Howell did not go straight home.  He almost never did.  There were always plenty of odd jobs that he could do to earn money or some other useful item that he could not obtain through dumpster diving.  The rainbow haired teen, who had used a purple tinted gel to randomly spike his hair, smiled as he quickly hocked the goods he had obtained through his latest dumpster raid.
He sometimes got money for his junk, but more often than not everything was just traded.  Everyone in the ghettos found their own way of living.  It was a fringe society where only about fifty percent of what went on was legal, while the other fifty was ignored.  Like Howell was when he wanted to be.
Even the library on the bottom level was a little questionable at times.  It probably had been abandoned by the government years ago, but that had not stopped the librarians from still running it.  It was one of those rare, safe havens for everyone in the lower levels.
“Oh, Ash,” the older woman smiled as the teen came in.  “How are you doing?”
“Good,” came the standard response.  “I would like to check out a book.  What can I do for it?”
“You know you don’t have to do something in order to check out a book,” the librarian teased.  “But if you don’t mind, I do have one small favor.”
“I’d love to,” Howell assured.
“My husband was trying to fix something in the maintenance room and he found a crawlspace,” she explained.  “Do you think you could try to clean it out a little?  You don’t have to get all of it at one time.  I certainly don’t think my husband or I will be crawling down there.”
“Not a problem,” Howell said.  “I know you don’t actually care if it gets cleaned or not.  You’re just finding me something to do.”
“Well, you got me,” the librarian laughed.  “Tell you what, you can keep anything you find as payment.”
“Deal.”
The crawlspace was little, and hidden behind a furnace.  In fact, getting to it was a tight squeeze, but Howell managed by just climbing over the broken down furnace.  The crawlspace was not actually a space as it was more access to the space between building walls.  It had more qualities of a secret passage than it did of a storage space.
Cleaning gave way to exploration as Howell did his best to see in the dark.  He actually had decent night vision and the shaft of light coming through the opening helped to outline the graying corridor for a little ways.  Howell decided that he would have to come back with a flashlight and turned to leave.
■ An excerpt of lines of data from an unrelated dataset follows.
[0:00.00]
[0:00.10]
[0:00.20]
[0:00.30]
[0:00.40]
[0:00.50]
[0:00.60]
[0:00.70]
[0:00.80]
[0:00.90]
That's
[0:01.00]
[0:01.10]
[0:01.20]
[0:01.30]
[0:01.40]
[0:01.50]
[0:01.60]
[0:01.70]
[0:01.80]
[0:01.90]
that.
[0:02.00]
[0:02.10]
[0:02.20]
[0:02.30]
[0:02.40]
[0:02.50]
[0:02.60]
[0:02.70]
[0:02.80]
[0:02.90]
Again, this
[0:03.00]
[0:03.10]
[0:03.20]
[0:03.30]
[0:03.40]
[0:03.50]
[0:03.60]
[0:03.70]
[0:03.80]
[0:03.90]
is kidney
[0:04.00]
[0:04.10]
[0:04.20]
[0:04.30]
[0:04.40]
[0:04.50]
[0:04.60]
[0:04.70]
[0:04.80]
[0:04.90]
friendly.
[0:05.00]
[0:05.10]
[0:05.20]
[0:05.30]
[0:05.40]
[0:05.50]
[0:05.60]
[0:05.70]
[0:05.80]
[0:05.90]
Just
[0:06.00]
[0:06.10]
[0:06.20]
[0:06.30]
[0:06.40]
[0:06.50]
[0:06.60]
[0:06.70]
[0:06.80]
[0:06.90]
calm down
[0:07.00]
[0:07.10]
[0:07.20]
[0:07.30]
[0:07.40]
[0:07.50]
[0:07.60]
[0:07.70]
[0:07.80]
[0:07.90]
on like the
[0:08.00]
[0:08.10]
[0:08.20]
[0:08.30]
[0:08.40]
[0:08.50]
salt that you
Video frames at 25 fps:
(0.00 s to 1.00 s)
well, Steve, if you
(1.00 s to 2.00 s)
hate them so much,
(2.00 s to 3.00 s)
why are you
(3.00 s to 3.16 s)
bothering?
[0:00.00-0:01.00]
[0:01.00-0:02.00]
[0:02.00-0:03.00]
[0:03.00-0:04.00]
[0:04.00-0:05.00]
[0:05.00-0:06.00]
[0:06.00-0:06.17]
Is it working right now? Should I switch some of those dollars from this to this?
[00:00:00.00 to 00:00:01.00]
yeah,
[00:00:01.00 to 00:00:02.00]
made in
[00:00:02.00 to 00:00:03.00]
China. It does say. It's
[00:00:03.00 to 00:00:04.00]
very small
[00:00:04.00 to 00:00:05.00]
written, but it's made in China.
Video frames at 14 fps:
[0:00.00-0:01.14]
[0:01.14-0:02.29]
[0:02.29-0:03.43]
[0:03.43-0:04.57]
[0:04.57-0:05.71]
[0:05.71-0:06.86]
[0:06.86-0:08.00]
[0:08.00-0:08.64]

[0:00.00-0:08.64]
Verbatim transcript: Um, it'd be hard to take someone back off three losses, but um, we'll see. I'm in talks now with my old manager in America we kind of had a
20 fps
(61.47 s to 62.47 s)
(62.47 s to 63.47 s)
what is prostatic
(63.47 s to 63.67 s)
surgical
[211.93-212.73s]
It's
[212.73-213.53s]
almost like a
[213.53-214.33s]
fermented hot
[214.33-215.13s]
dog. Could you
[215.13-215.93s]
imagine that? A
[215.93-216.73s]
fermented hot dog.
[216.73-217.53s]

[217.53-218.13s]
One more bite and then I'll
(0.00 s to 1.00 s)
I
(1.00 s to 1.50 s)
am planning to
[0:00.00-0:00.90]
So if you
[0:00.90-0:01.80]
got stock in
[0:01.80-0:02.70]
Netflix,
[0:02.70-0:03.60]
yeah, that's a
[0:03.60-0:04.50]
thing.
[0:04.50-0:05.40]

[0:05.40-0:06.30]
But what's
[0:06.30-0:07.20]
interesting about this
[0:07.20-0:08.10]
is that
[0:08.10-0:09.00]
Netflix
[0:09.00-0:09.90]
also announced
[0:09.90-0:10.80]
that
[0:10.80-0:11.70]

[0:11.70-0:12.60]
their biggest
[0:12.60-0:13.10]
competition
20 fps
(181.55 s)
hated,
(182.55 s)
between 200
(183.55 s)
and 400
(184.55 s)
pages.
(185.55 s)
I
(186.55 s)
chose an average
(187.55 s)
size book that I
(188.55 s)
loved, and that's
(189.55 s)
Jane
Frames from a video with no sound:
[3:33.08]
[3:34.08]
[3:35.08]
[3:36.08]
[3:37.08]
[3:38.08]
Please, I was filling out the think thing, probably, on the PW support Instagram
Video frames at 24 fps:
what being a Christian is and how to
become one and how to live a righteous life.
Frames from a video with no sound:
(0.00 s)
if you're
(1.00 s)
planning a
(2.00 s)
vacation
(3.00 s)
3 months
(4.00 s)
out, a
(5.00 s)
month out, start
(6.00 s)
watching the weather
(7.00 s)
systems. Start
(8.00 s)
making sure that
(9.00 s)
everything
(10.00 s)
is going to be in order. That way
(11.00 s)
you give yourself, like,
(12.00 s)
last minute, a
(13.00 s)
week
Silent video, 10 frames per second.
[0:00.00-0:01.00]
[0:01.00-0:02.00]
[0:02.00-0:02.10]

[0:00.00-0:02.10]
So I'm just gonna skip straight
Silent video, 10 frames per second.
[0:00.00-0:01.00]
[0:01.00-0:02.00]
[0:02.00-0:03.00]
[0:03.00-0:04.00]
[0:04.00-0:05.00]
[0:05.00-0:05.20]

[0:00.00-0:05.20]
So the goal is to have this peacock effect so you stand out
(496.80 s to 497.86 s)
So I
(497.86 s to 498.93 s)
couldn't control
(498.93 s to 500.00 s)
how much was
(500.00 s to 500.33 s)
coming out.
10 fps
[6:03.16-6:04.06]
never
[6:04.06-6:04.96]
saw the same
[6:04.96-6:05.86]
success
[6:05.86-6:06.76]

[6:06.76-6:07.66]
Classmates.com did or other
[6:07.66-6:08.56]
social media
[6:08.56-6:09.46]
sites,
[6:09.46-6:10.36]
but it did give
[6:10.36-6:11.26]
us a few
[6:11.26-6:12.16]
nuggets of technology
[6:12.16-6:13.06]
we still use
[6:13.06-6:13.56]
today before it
A flash of silvery light caught his attention and Howell turned from the entrance and looked down the hallway.  The flash was coming from the darker end of the hallway, but Howell ignored all rationality of safety and went toward it.  He felt drawn to it, like he was finding something he had lost a long time ago.
The object itself was not very impressive.  It was a metal box, probably a little bigger than a data book.  It stopped flashing once Howell had picked it up, but it felt warm in his hands.  The silvery metal looked like oil had been mixed in with it and Howell tried to remember where he had seen it before.  With a shrug, Howell shoved the metal box in his patched bag and he crawled out of the hidden space and went to check out his book.